Srinagar: The Girls Higher Secondary School in Bandipur has 1500 students on its rolls but only 13 classrooms to accommodate them in.
Established in 1989, and the only girls higher secondary school in the four educational zones of Quil, Sumbal, Hajin and Bandipora, the institution has 370 students in Class 12, 806 in Class 11, 168 in Class 10, and 172 in Class 9.
On an average, it crams 115 students into one classroom.
We hardly manage to fit into our classrooms, says a Class 12 student Saima Anees.

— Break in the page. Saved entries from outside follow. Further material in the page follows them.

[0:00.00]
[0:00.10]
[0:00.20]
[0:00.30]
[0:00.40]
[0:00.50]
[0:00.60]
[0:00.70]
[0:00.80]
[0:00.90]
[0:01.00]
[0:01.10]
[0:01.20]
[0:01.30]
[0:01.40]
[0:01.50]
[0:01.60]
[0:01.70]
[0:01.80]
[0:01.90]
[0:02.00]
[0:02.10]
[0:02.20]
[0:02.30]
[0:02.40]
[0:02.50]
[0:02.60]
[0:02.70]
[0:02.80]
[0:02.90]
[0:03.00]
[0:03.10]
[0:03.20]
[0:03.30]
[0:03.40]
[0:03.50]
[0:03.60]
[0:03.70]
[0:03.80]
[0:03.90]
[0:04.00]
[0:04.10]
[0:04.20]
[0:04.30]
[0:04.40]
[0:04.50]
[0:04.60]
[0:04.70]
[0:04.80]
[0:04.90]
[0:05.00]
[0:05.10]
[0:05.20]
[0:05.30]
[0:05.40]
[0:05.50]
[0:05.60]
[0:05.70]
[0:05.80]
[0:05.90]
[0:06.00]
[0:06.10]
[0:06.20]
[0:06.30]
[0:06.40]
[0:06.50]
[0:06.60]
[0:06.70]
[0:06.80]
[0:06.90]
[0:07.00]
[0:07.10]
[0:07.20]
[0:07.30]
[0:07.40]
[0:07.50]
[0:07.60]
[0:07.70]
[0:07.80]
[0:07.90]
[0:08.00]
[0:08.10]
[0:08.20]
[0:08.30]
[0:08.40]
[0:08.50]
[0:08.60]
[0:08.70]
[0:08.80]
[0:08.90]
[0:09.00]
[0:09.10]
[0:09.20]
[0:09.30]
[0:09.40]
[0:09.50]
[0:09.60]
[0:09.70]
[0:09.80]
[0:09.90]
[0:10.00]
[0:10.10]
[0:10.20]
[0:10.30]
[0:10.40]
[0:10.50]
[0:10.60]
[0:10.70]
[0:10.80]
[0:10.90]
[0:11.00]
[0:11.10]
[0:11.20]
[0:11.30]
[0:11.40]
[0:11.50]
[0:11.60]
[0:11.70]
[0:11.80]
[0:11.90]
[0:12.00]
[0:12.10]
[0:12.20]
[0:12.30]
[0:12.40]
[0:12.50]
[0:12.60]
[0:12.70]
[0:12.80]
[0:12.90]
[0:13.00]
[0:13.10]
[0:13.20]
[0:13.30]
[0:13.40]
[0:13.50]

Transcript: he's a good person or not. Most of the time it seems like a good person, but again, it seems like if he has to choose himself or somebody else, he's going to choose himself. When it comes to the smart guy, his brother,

We cannot concentrate on our studies.
We have to accommodate four students on a bench for three, which makes us uncomfortable and hampers our studies, she says.

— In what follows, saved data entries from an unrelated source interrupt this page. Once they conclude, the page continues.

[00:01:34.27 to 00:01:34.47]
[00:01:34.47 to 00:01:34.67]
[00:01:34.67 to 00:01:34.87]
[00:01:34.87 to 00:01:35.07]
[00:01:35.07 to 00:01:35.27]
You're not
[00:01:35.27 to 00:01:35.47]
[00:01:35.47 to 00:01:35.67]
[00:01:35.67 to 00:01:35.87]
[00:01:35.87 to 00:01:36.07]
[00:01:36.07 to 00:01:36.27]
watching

We are unable to do our practicals in the laboratory as they neither have the space for such a large number of students nor the equipment for a high roll call, says another student, Ruqaya Farooq who studies science in Class 12.
Admitting that the school was suffering from a shortage of classrooms, the principal Rafiq Ahmad Parray said that the education department and the deputy commissioner of the district had already been informed about the problem.
Some local activists had even made a representation to chief minister Mehbooba Mufti at an awami durbar in Bandipur earlier this year, the principal says.
They had asked that the arts students of Class 11 and 12 be shifted to the building of the ITI which is only a few hundred meters away, he says.
According to locals, the chief minister had approved the request, but the superintendent at the ITI, and other authorities, had resisted.
Later, the deputy commissioner for Bandipora ordered us to shift Class 9 and 10 students to a middle school in Dachigam more than 1.5 kilometers away and having only four class rooms, he said.
But students, parents and locals were against the shifting, citing lack of facilities like laboratory, library, computer lab, vocational subjects training facility and other features like safety of students.
We have also written to the deputy commissioner and the chief education officer Bandipora that if a non-functional, unsafe building in the school is dismantled and a new two or three-storied building constructed in its place, our problem would get solved once for all, the principal said
A local educationist, Bashir Ahmad, said that if the government upgrades the girls high school at Kaloosa in the Quilmuqam zone and high school at Matrigam to higher secondary levels, the congestion in the Bandipur school would be reduced.
Students made an appeal to the education minister to visit their school once and see the problems they are facing for himself.